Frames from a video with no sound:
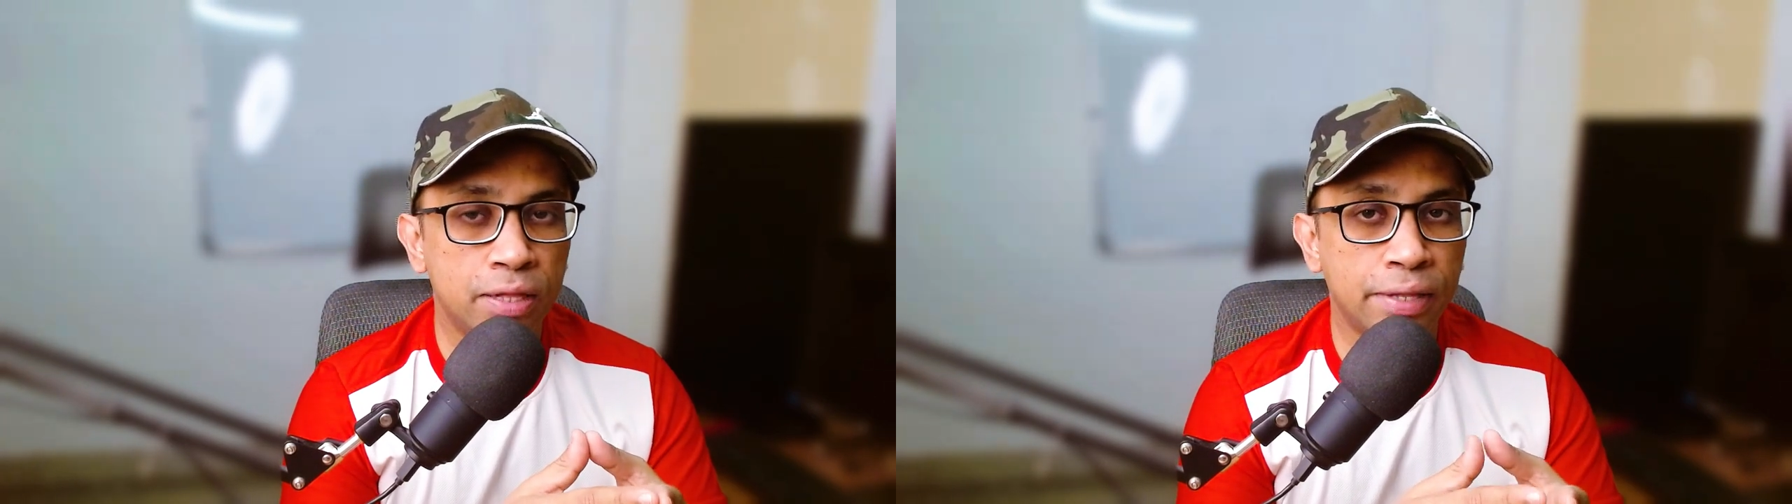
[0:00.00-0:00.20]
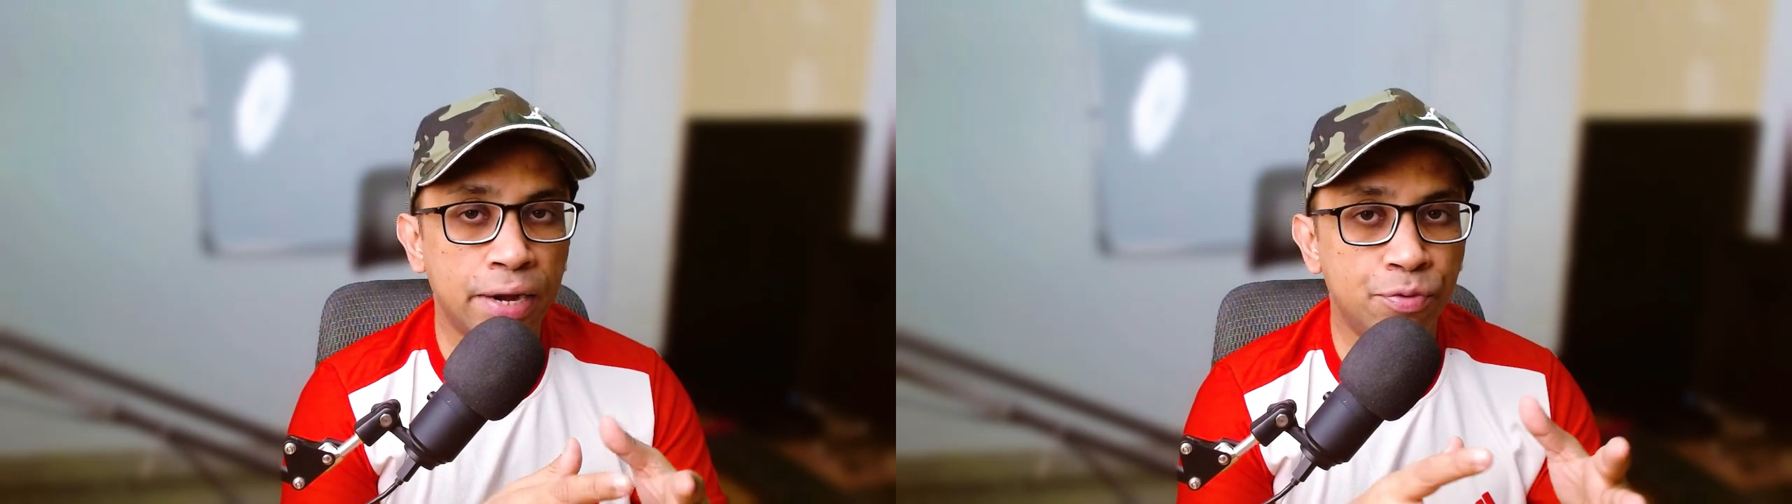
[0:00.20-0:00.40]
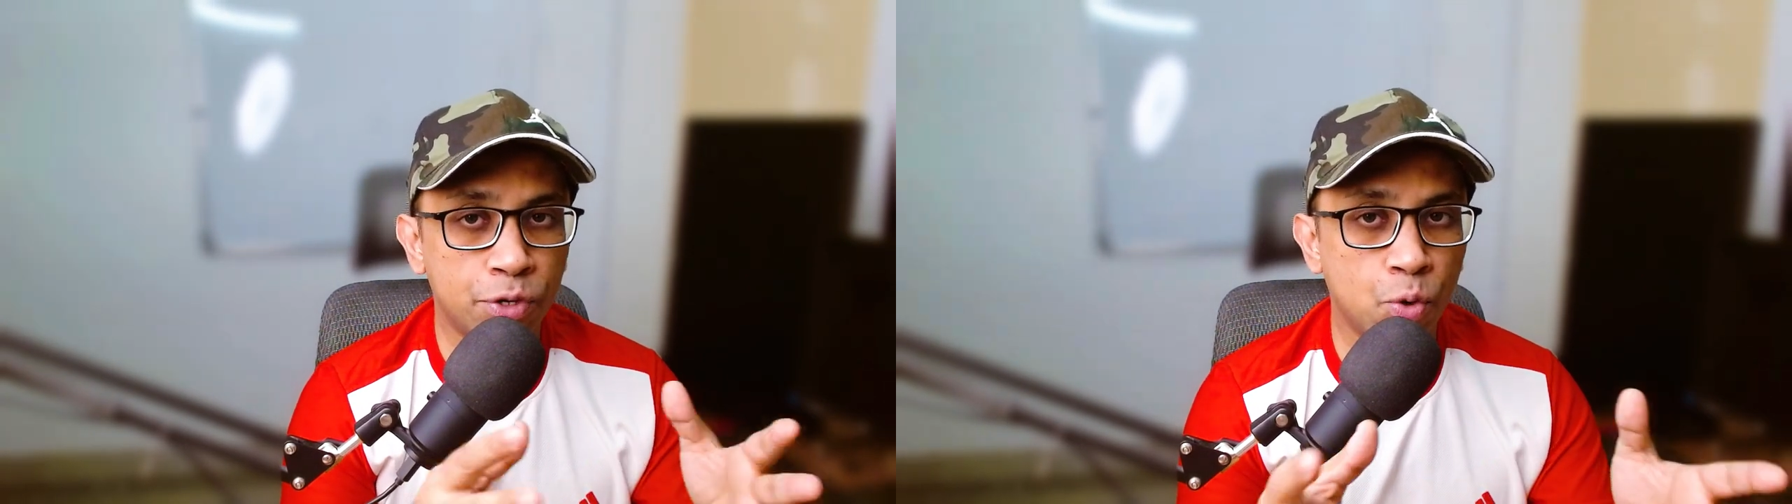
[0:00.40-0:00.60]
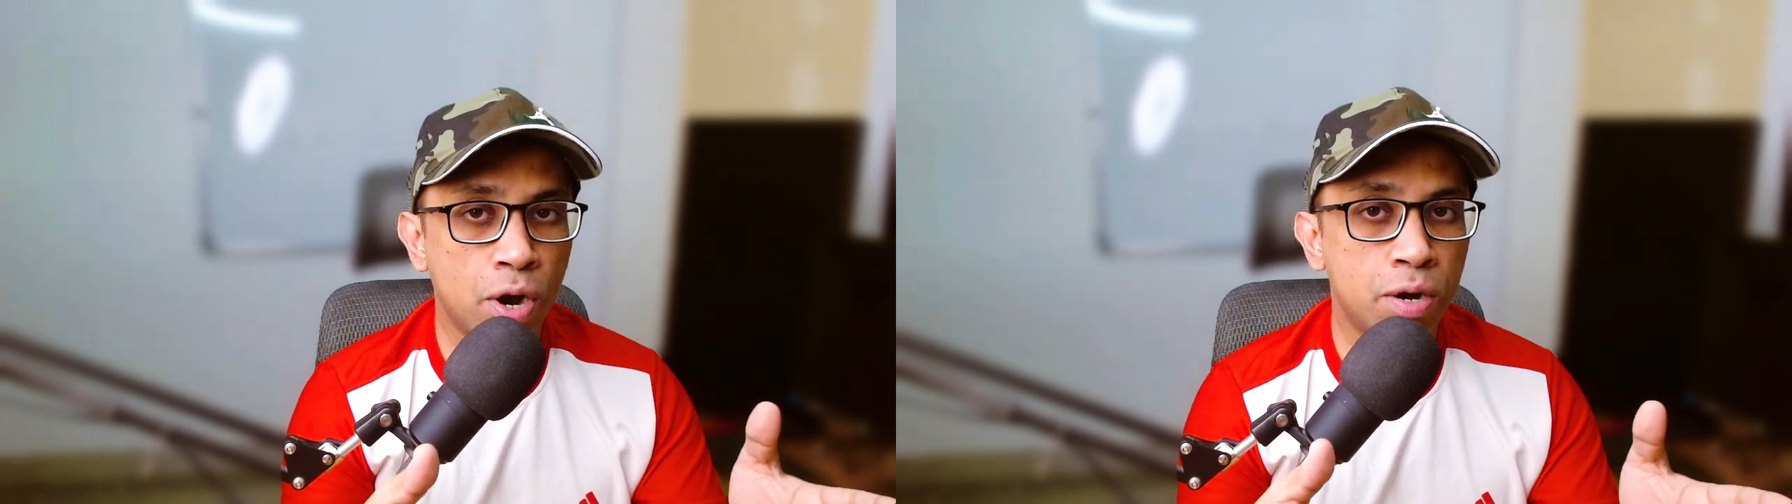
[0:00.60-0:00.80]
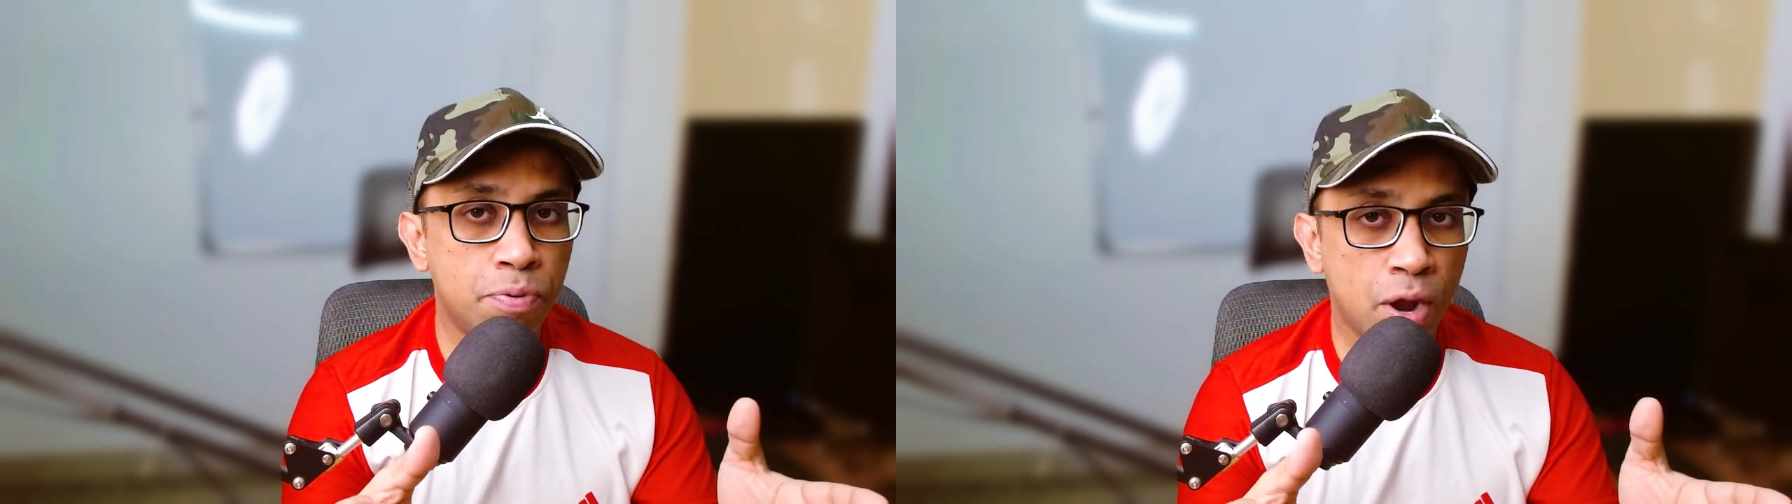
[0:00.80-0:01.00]
that
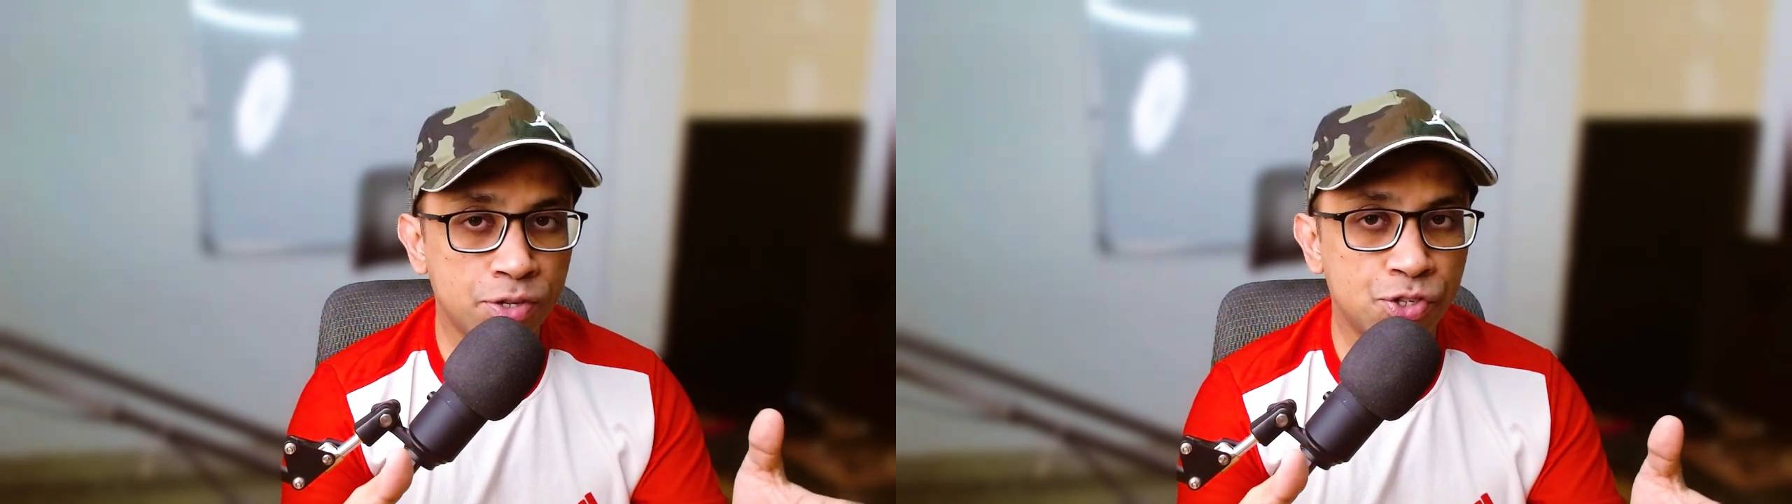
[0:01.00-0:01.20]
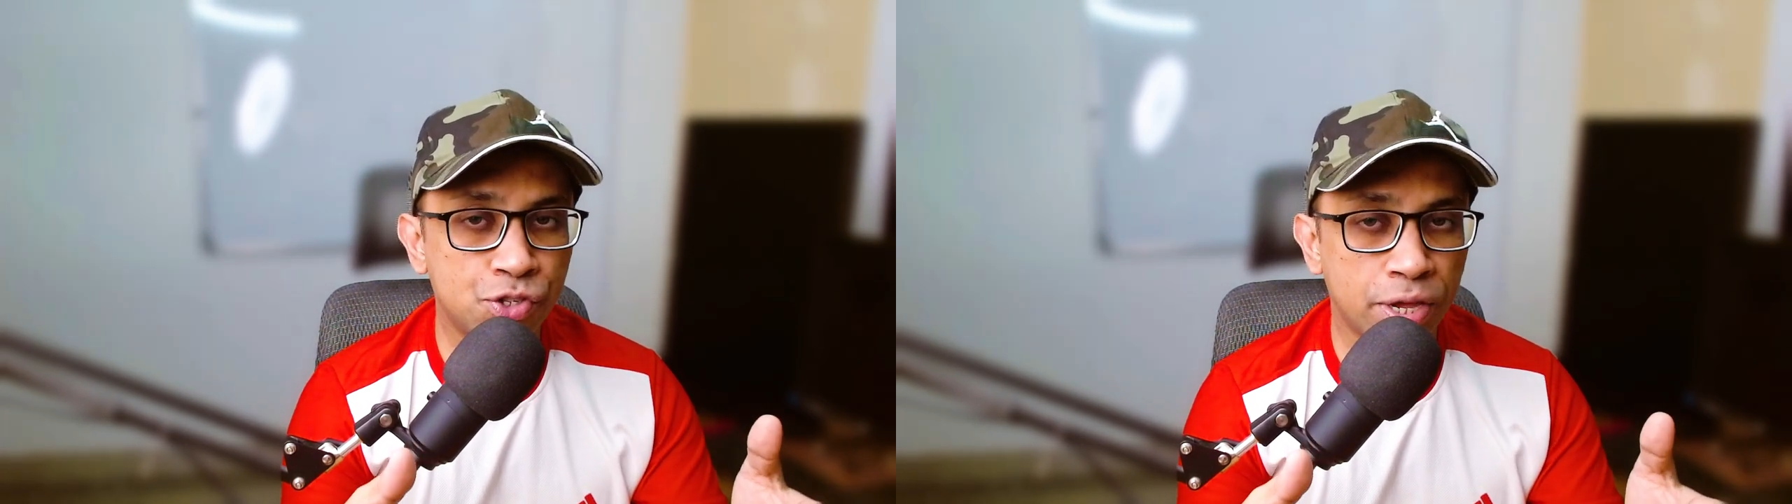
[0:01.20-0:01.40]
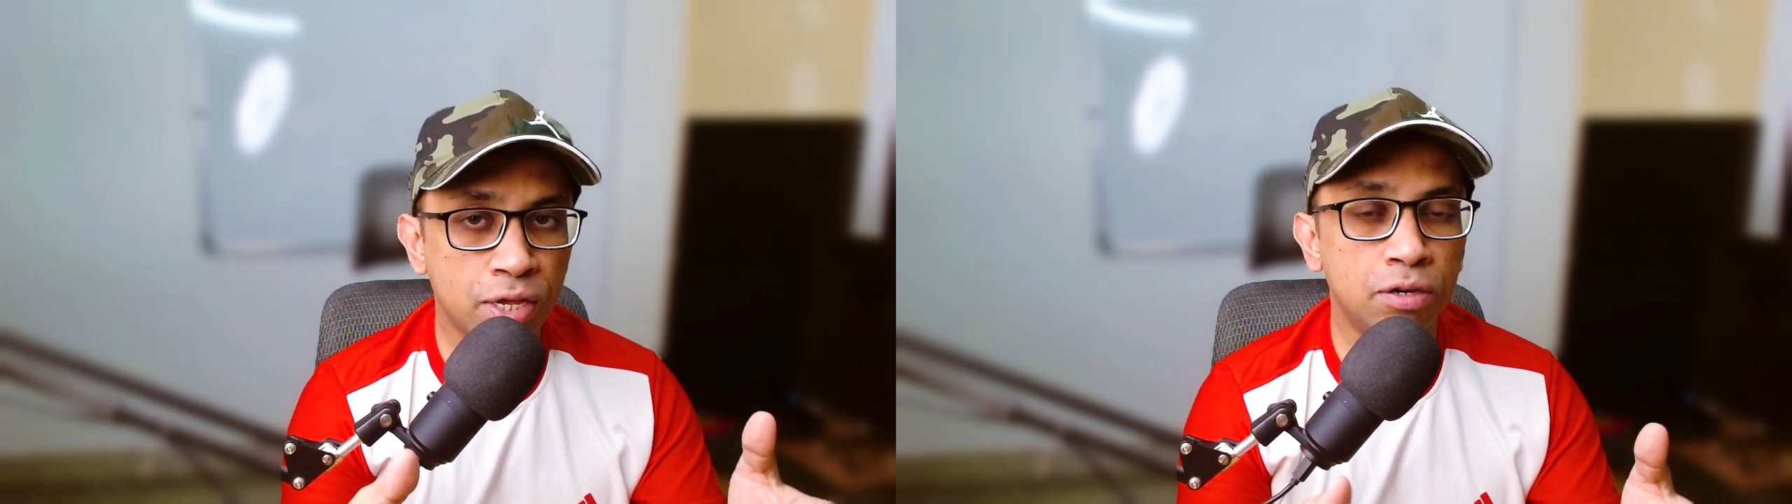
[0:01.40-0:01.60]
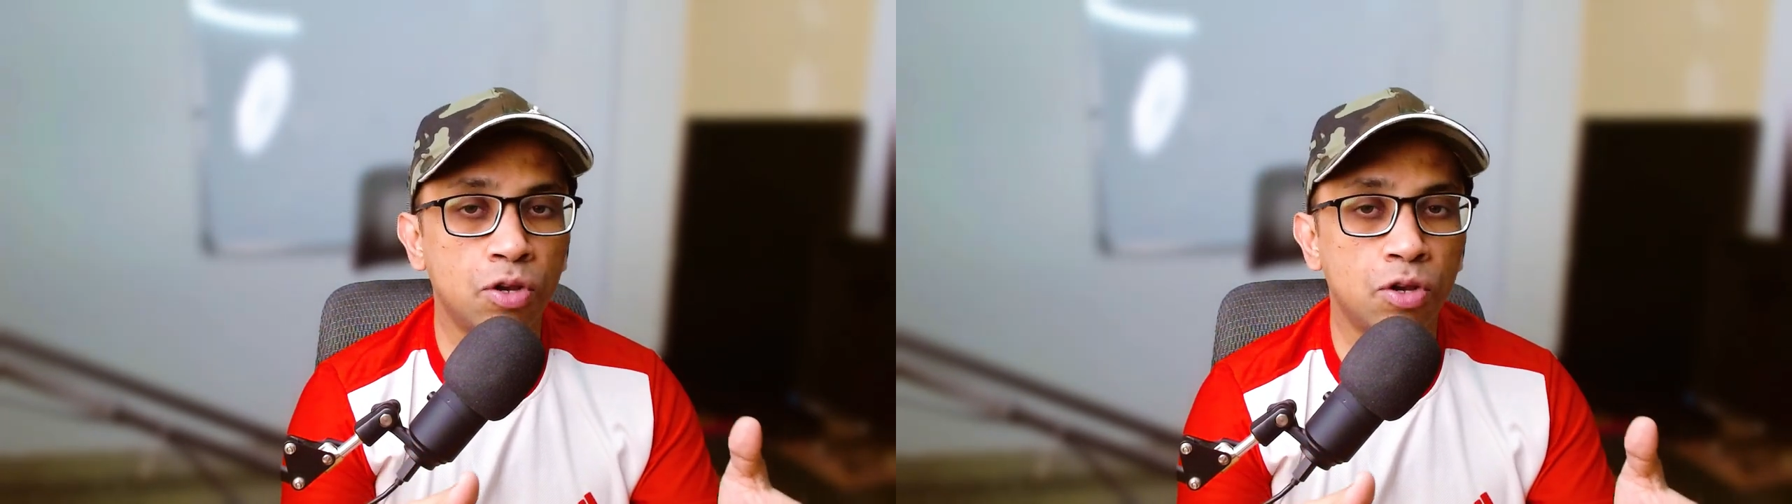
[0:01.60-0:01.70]
require processing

WHAT NEEDS TO BE DONE →
Copy every line of the listing above exactly. Leave each picture out.

RESULT FOR THIS TASK →
Frames from a video with no sound:
[0:00.00-0:00.20]
[0:00.20-0:00.40]
[0:00.40-0:00.60]
[0:00.60-0:00.80]
[0:00.80-0:01.00]
that
[0:01.00-0:01.20]
[0:01.20-0:01.40]
[0:01.40-0:01.60]
[0:01.60-0:01.70]
require processing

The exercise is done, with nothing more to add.